By Rachel Gilbert Solomon

RACHEL GILBERT SOLOMON


& Annu Chopra
Principals, Atalanta Advisors

In the current economic environment, real estate investment has risen to the fore in the minds of many investors as the safe-haven vehicle of choice. But planning and careful research, with a strict eye to objectives, is key to any investment strategy.

One reason for the sustained popularity of real estate investment is diversity. Real estate investors have at their disposal choices of such varied property types as multi-family rental and for-sale apartments, Class A or B office assets in central business districts or the suburbs, industrial, retail, hospitality and even ground-up construction.

ANNU CHOPRA

In each case, it is essential to remember the inherent risks and rewards. These include the longer-term leases of office and retail properties, which lock up rental rates for extended periods.

At the other end of the spectrum, hospitality rates reset daily and multi-family apartment rents reset annually, allowing operators to capture changes in the prevailing market over time.

Whatever property type, there are three key areas that must be part of this groundwork planning process: cash flow requirements, risk profile and partnerships.

The first two of these criteria are tightly linked. As the risk profile rises, the initial in-place cash flow generally drops. So, core assets generally have healthy cash flows from the onset, while value-add and opportunistic projects might have limited or even negative cash flows in the early years of an investment.

Furthermore, nearly all real estate investment requires some leverage. Typically, institutional investors prefer to keep loan-to-value ratios below 65 percent, leaving ample cash flow to service the debt, even if the market softens. Of course, additional leverage enhances equity returns.

The varied risk profiles of three different asset types — core, value-add and opportunistic properties — bear closer study.

Core assets are typically low risk and low maintenance, with strong in-place cash flows and returns yielding between 4-9 percent. Class A CBD office properties in high-barrier-to-entry locations like New York and San Francisco are key examples.
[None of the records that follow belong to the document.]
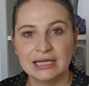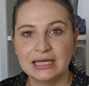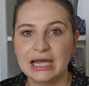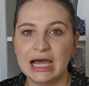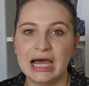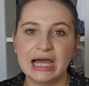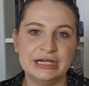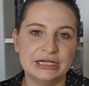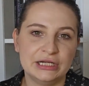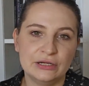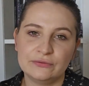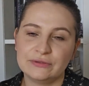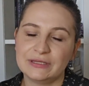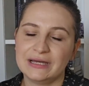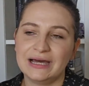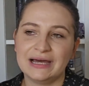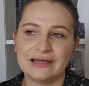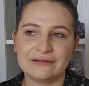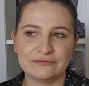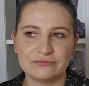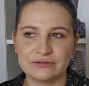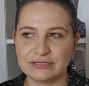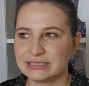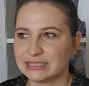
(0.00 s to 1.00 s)
I know that
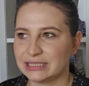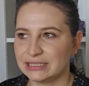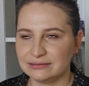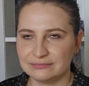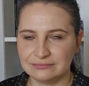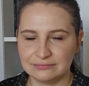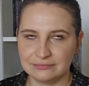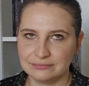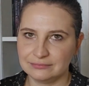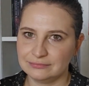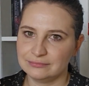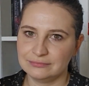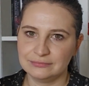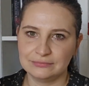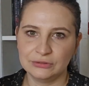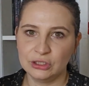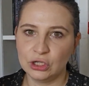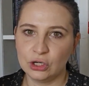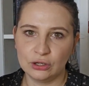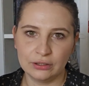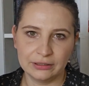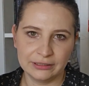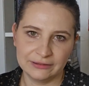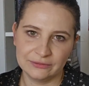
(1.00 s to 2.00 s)
I've read it
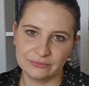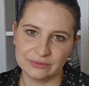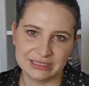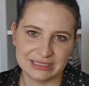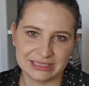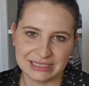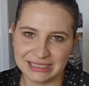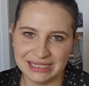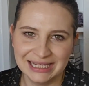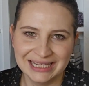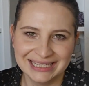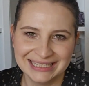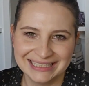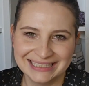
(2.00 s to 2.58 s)
not in the winter,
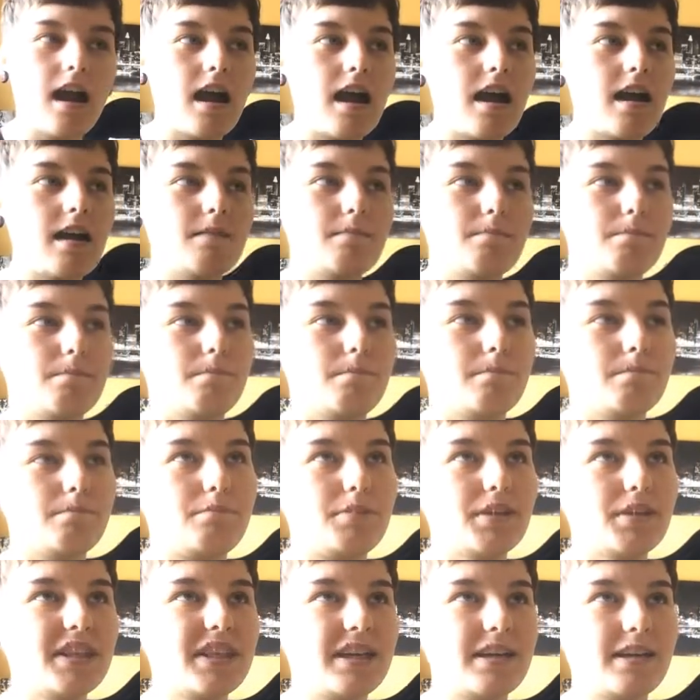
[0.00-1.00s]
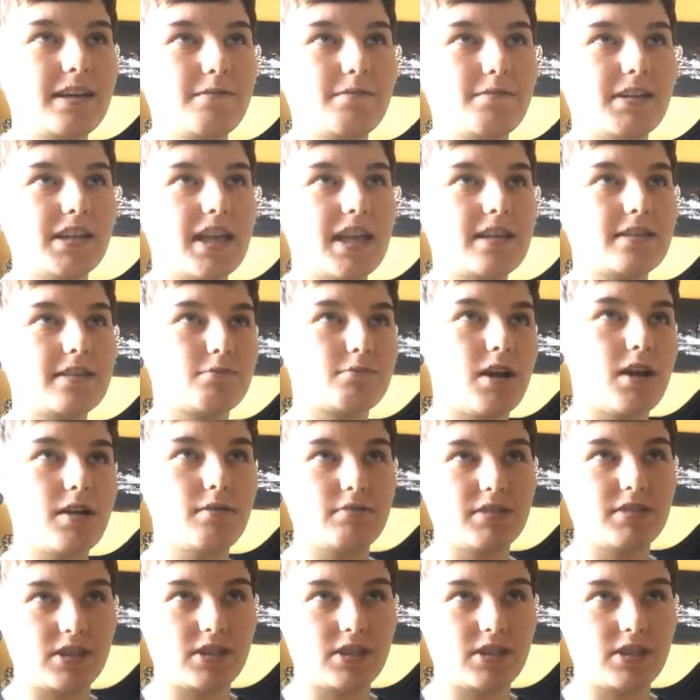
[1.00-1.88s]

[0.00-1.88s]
But then I realized what it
As the name implies, value-add investments require more hands-on management, and cash flows can vary widely based on the investment and business plan. Those cash flows might be minimal at first, especially if additional capital is required. But there is substantial upside in that eventual returns can range up to 15 percent. A prime example of value-add might be a dated but well-located garden apartment complex, where an investor might renovate both the property and the apartments to increase rents.
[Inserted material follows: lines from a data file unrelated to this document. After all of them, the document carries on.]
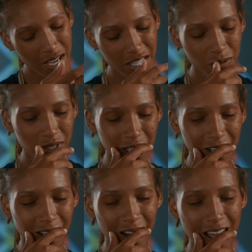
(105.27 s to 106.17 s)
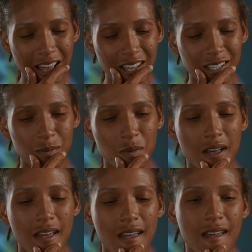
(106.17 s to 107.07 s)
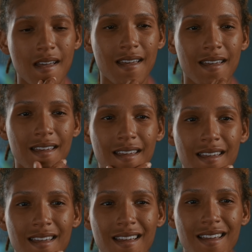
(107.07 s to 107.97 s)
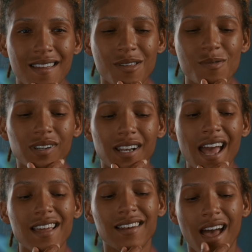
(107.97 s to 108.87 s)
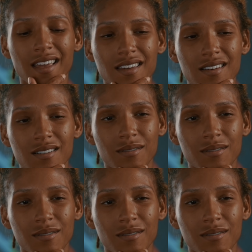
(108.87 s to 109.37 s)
that it was a little lust, but you like him.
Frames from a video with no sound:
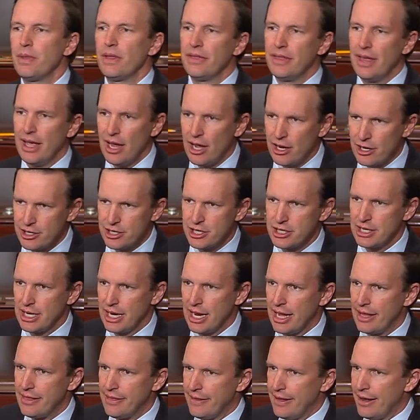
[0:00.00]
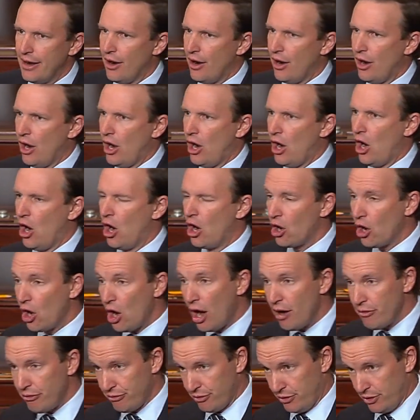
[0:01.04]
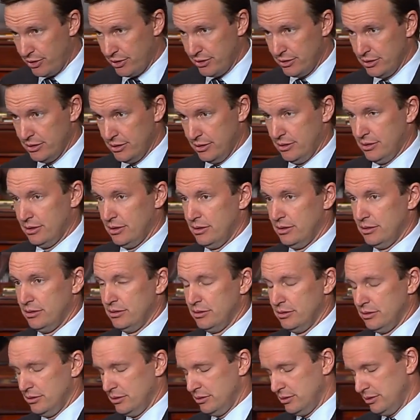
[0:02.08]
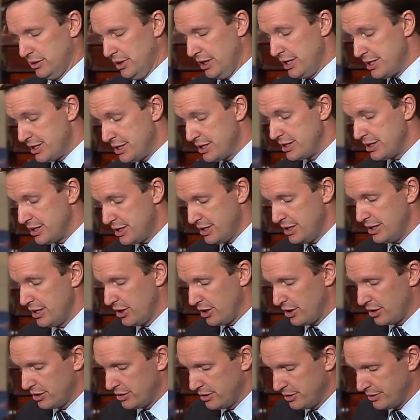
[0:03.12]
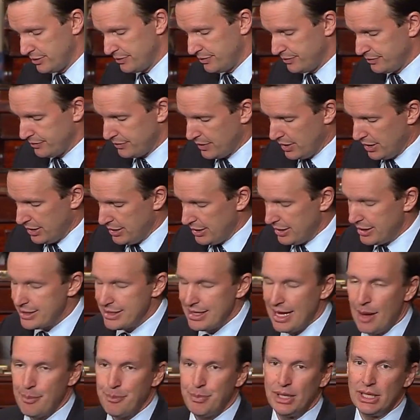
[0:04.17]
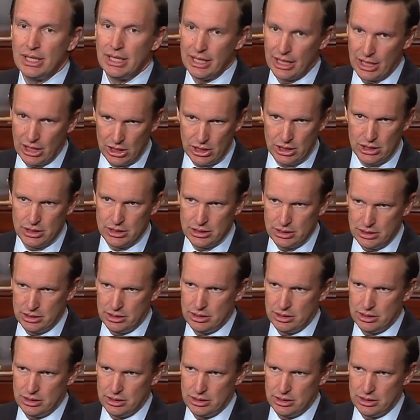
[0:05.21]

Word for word: that they understand that our offer is sincere, that it is not political,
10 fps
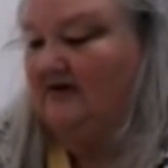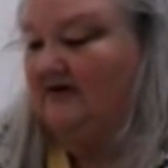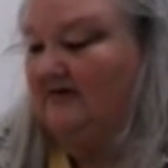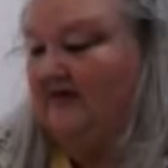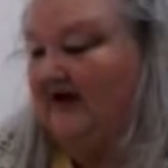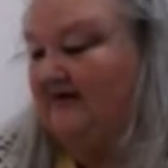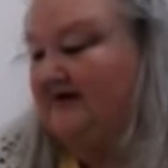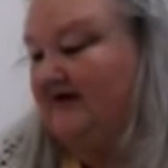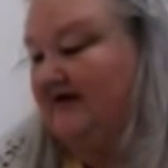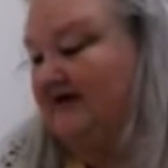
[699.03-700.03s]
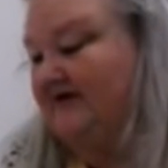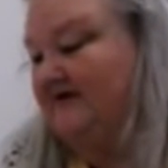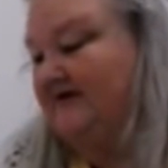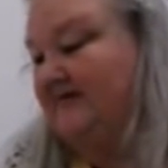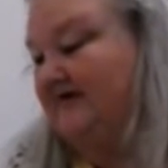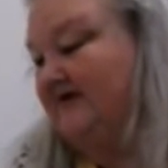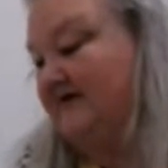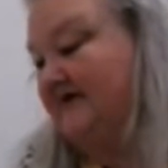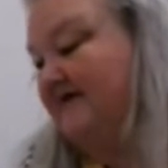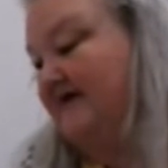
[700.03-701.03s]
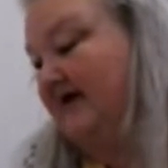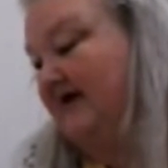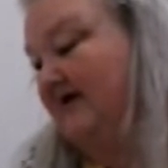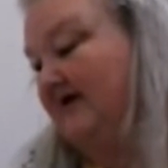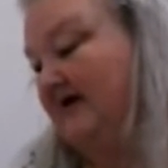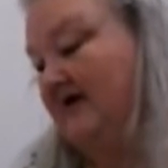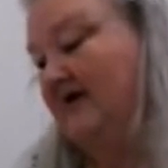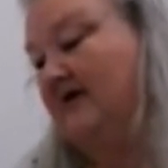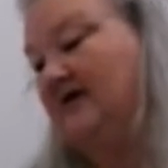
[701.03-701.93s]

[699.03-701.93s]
I might have to get a Q-tip into his neck area.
Opportunistic ventures typically need dramatic improvements before they yield value, but the returns are the highest of the three food groups, typically starting at 15 percent. Think of a retail center, half-vacant, tired and in need of rebranding. The investor will have to invest the time to launch a rebranding/lease-up campaign before any returns are realized.

Finally, will the investment include an operating partner? This is the route many of the major financial players are currently following, finding a source of know-how, manpower and local knowledge. A trusted, vetted partner can help an institutional player achieve investment goals without the burden of taking on additional transaction and management personnel.

Operating partners provide the expertise in both the properties and markets they serve, and they provide an existing infrastructure, the skilled staff and the know-how to successfully execute a business plan. This local knowledge is especially helpful if you are targeting value-add and opportunistic investments. In such cases, a strong local team is critical and day-to-day responsibilities can be substantial.

Operating partners also prove their investment mettle far beyond the scope of the immediate need. They can help create an ongoing asset pipeline geared to investment criteria since they are constantly on the ground sourcing new and interesting opportunities.

In short, operating partners can ramp up investment strategy, ensuring near-term and ongoing returns.